Limitations & Future Work¶
- The method still requires 3 NFEs (neural function evaluations); compressing to 1 step via distillation is a promising future direction.
- Pixel-level localization performance is slightly below SOTA (pixel AP/F1 lags behind OmiAD), due to the limited resolution of the 16×16 feature space.
- Detection quality depends on the pretrained backbone; backbone compression of anomaly-relevant information may cause small anomalies to be missed.
- The max-min difference in the NLL+Diff scoring scheme is relatively sensitive to noise.
Related Work & Insights¶
- vs. DiAD/GLAD/TransFusion (reconstruction paradigm): these methods require multi-step denoising and noise-level tuning; InvAD eliminates reconstruction and tuning, running tens to hundreds of times faster.

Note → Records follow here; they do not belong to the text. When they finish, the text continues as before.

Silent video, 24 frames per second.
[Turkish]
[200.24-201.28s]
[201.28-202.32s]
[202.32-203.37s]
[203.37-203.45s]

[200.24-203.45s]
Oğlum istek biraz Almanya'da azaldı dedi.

- vs. OmiAD (distillation-based): OmiAD compresses to 1 NFE via adversarial distillation but requires a heavier backbone, achieving 39 FPS; InvAD uses 3 NFEs with a lightweight DiT, achieving 88 FPS.

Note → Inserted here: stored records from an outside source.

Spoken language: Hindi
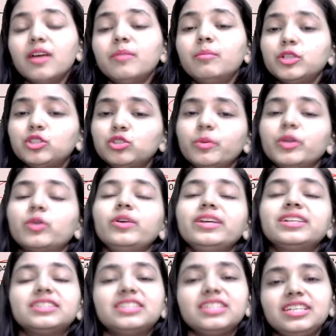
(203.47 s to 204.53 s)
बच्चों मेरे को
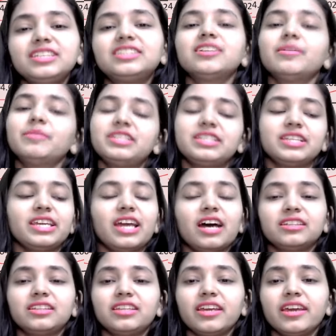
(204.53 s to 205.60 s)
एक चीज़ समझ नहीं
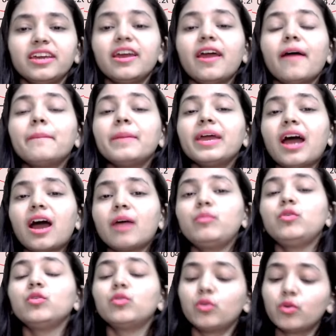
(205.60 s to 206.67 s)
आती है मैं आप
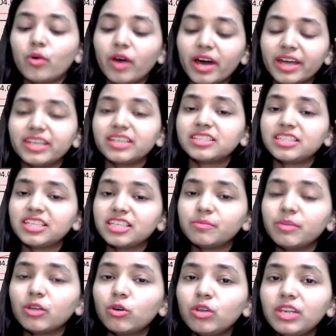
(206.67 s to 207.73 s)
लोगों को हर एक चीज़
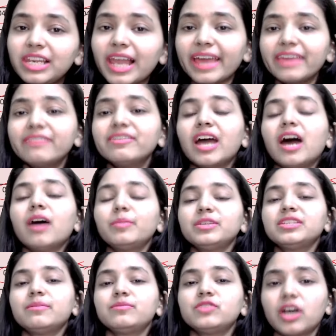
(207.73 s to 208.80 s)
बिल्कुल लाइव यहाँ पे
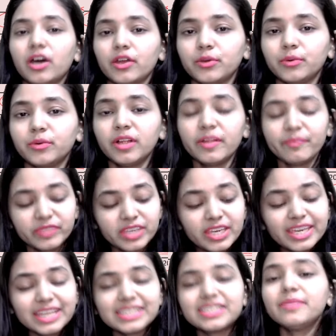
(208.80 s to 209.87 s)
समझा रही हूँ कि
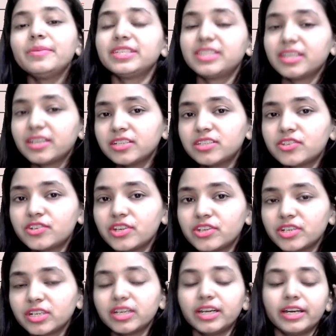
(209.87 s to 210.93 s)
कैसे बेसिक
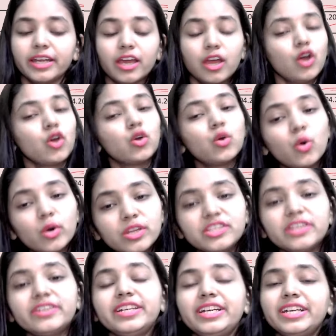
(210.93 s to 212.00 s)
रजिस्ट्रेशन करना है कोड
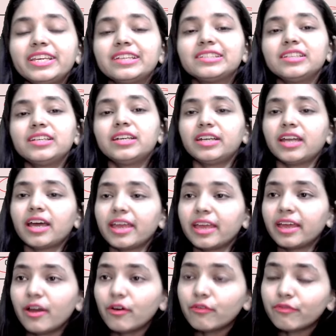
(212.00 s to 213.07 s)
जनरेट कैसे करना है
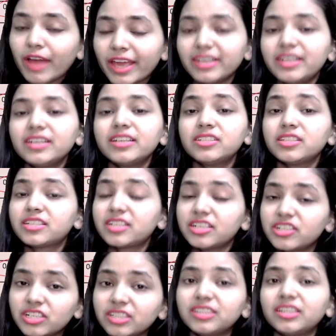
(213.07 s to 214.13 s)
फाइनल
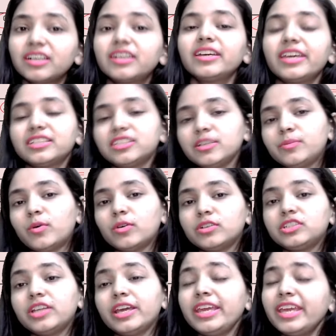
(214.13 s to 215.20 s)
रजिस्ट्रेशन तक कैसे
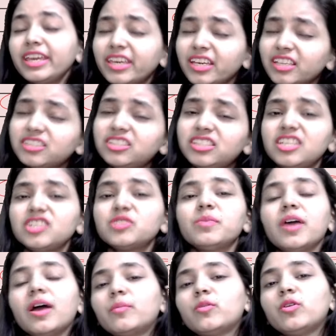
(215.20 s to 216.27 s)
पहुंचना एक एक चीज मैं
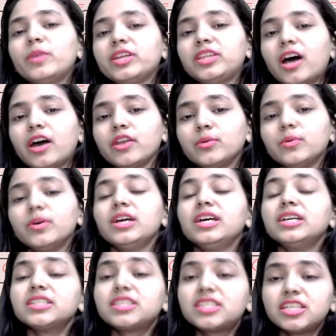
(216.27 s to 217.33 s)
आपको बता रही हूँ
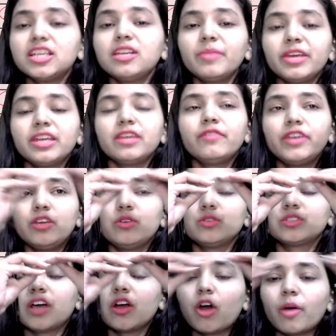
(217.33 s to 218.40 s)
स्टिल मेरी वीडियोस
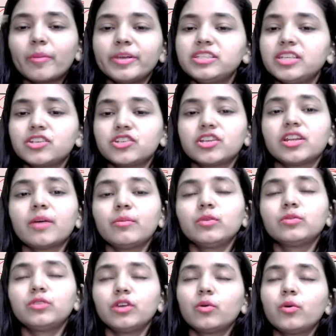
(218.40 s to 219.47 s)
का कमेंट सेक्शन आप लोग
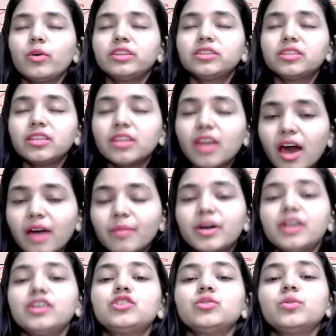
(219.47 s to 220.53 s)
देखोगे इतना
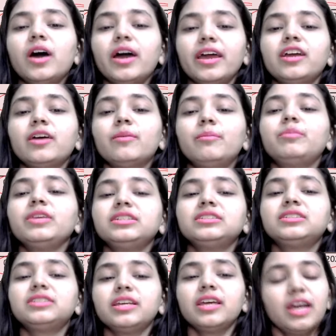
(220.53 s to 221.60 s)
भर चुका है कंप्लेन
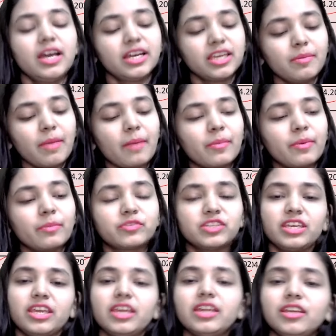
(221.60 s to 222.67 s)
से कि मैम हमसे
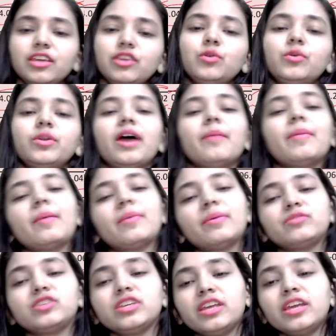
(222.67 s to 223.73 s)
ये नहीं हो रहा है मैम
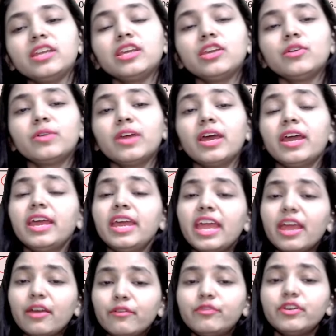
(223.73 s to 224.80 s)
हमसे ये नहीं हो
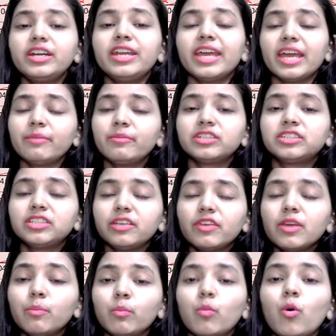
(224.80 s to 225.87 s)
रहा है एवरी डे आई एम
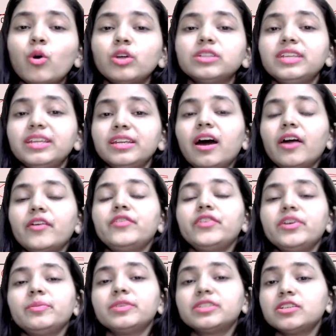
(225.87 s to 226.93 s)
रिसीविंग मोर देन
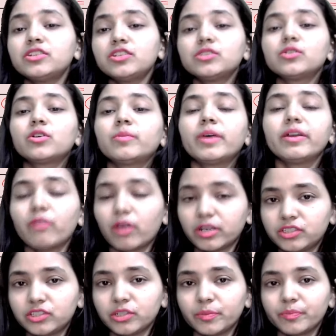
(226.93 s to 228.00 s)
हंड्रेड मैसेजेस ऑन माई
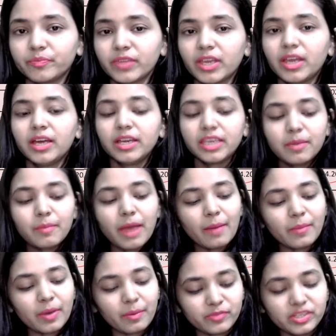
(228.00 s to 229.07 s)
व्हाट्सएप कि
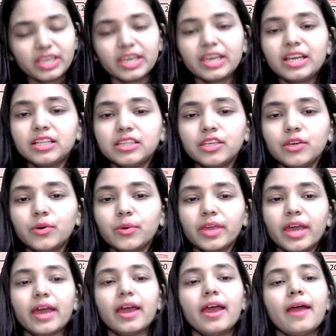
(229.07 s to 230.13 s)
मैम हमसे ये गलती हो गया
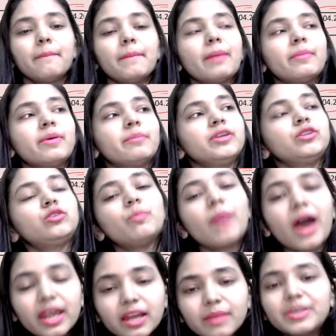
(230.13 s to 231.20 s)
है मैम हमने
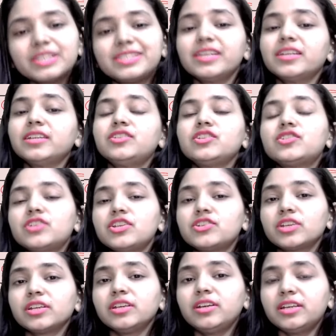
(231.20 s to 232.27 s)
दोबारा बेसिक
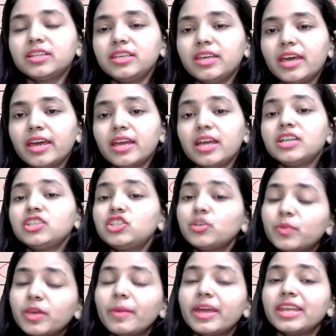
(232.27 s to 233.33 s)
रजिस्ट्रेशन कर दिया है
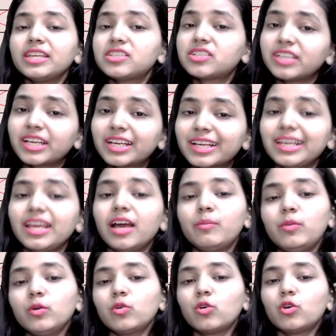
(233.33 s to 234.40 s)
जबकि मैंने स्ट्रिक्टली आप
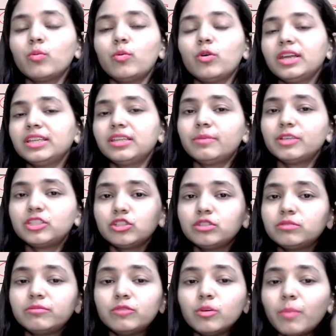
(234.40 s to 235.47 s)
लोगों को बोला था बच्चों
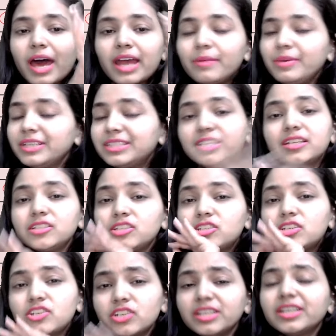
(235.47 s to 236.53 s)
दोबारा बेसिक
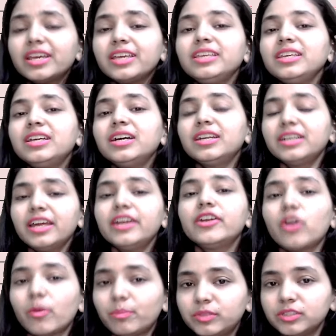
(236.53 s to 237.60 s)
रजिस्ट्रेशन नहीं करना है
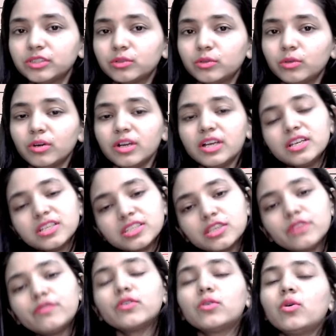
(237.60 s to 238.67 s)
ड्रॉप को
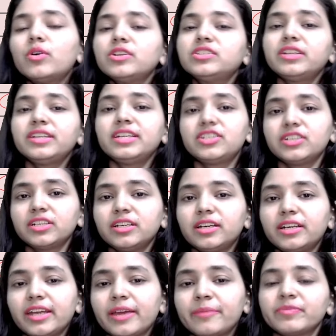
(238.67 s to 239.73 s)
सिर्फ कोड जनरेशन
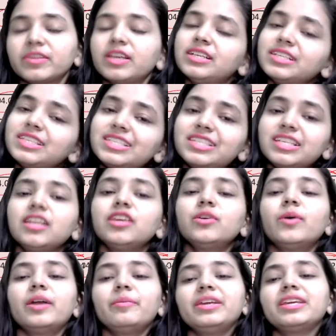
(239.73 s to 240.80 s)
करना है स्टिल यू
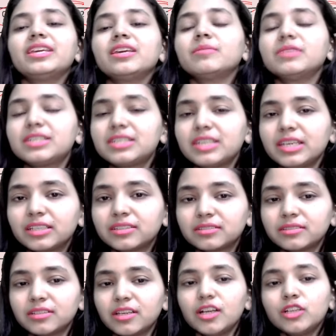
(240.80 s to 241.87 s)
आर मेकिंग मिस्टेक्स
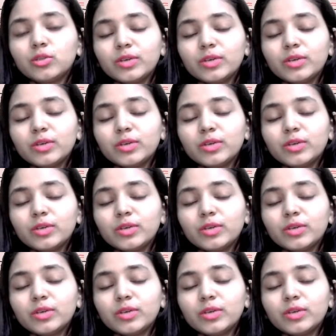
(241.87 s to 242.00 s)
तो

- vs. DeCo-Diff (CVPR'25): operates at 17 FPS and requires more complex training; InvAD uses standard unconditional training and runs at 88 FPS.

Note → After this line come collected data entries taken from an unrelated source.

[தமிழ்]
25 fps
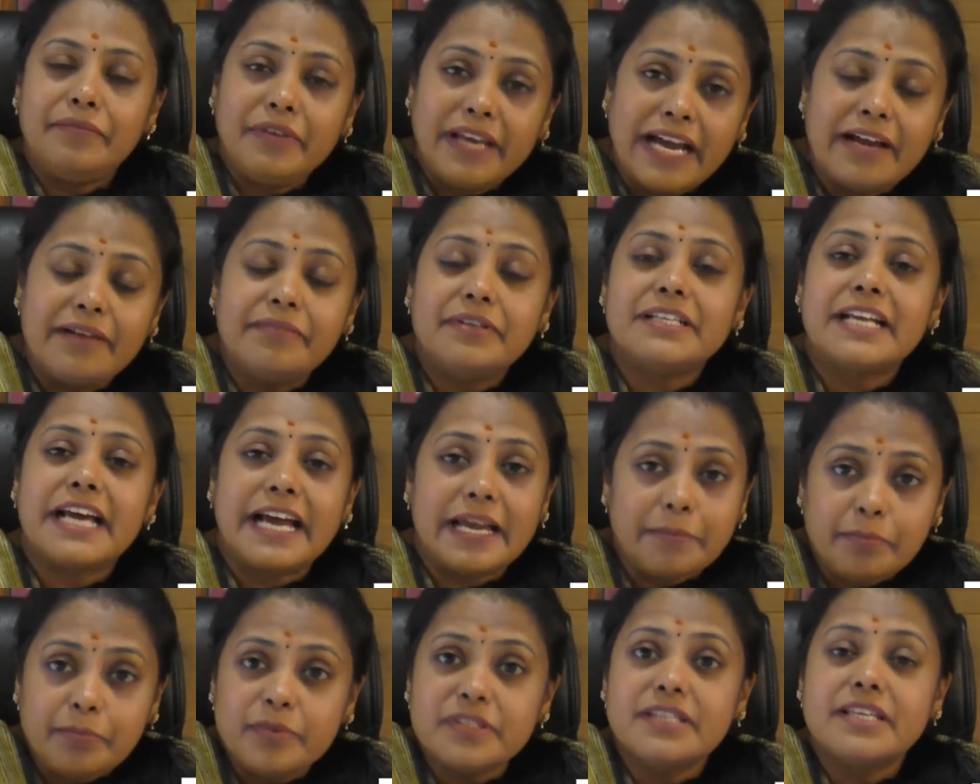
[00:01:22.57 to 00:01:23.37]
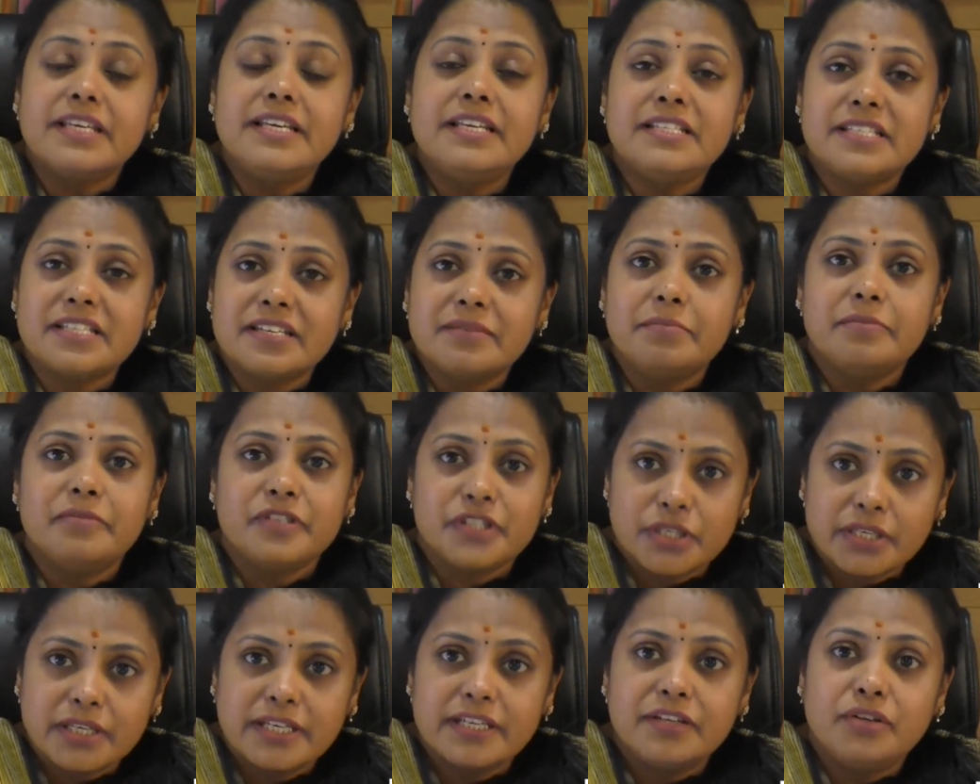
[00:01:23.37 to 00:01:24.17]
And we have a tie-up with Eastern
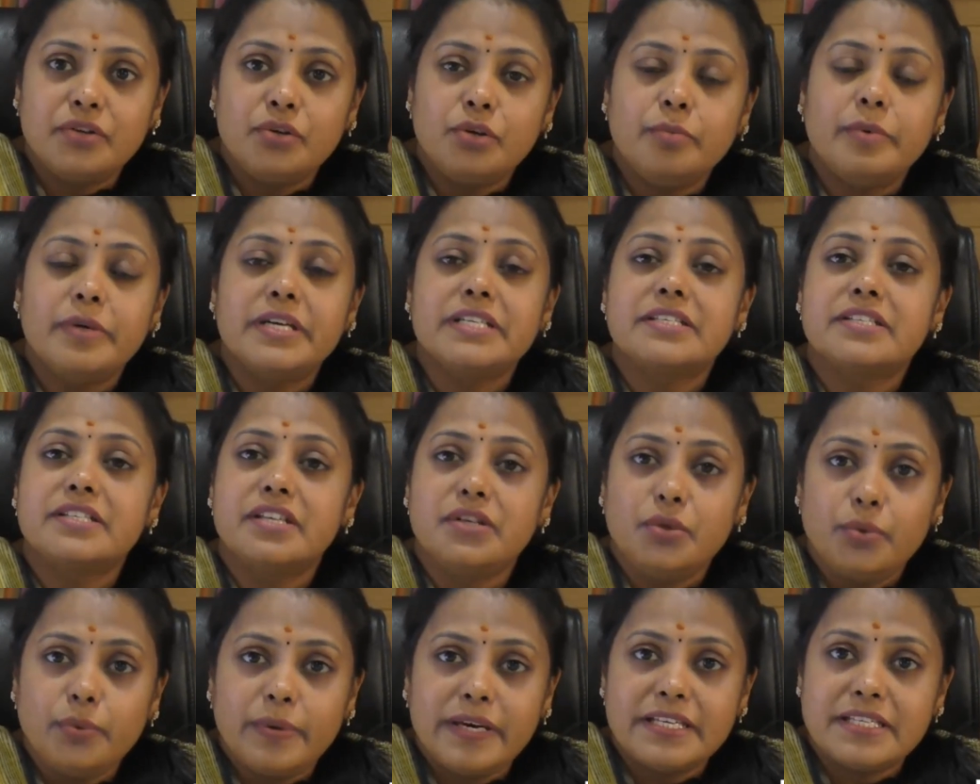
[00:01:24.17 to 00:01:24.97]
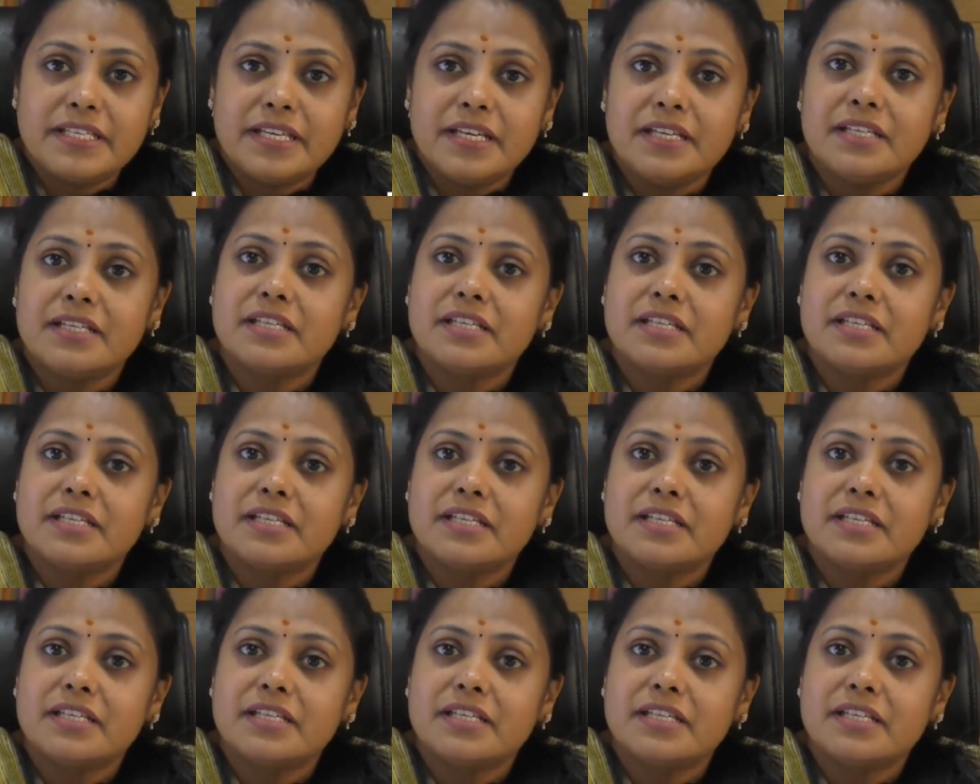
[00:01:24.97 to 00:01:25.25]
Michigan University USA.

The "inversion instead of reconstruction" concept may generalize to other tasks employing diffusion models for conditional generation or contrastive inference. The NLL+Diff combination strategy for anomaly scoring offers reference value for any high-dimensional density estimation task.
Rating¶
- Novelty: ⭐⭐⭐⭐⭐ — "Detection via noising" represents a paradigm shift in diffusion-based AD; the idea is elegant and concise.
- Experimental Thoroughness: ⭐⭐⭐⭐⭐ — 4 benchmarks, 7 ablation dimensions, plug-and-play validation, visual analysis, and comprehensive supplementary material.
- Writing Quality: ⭐⭐⭐⭐⭐ — Motivation is clearly articulated, the comparison table (Table 1) is intuitive, and theoretical derivations are complete.
- Value: ⭐⭐⭐⭐⭐ — Achieves dual SOTA in speed and accuracy; plug-and-play design enables direct integration into existing systems.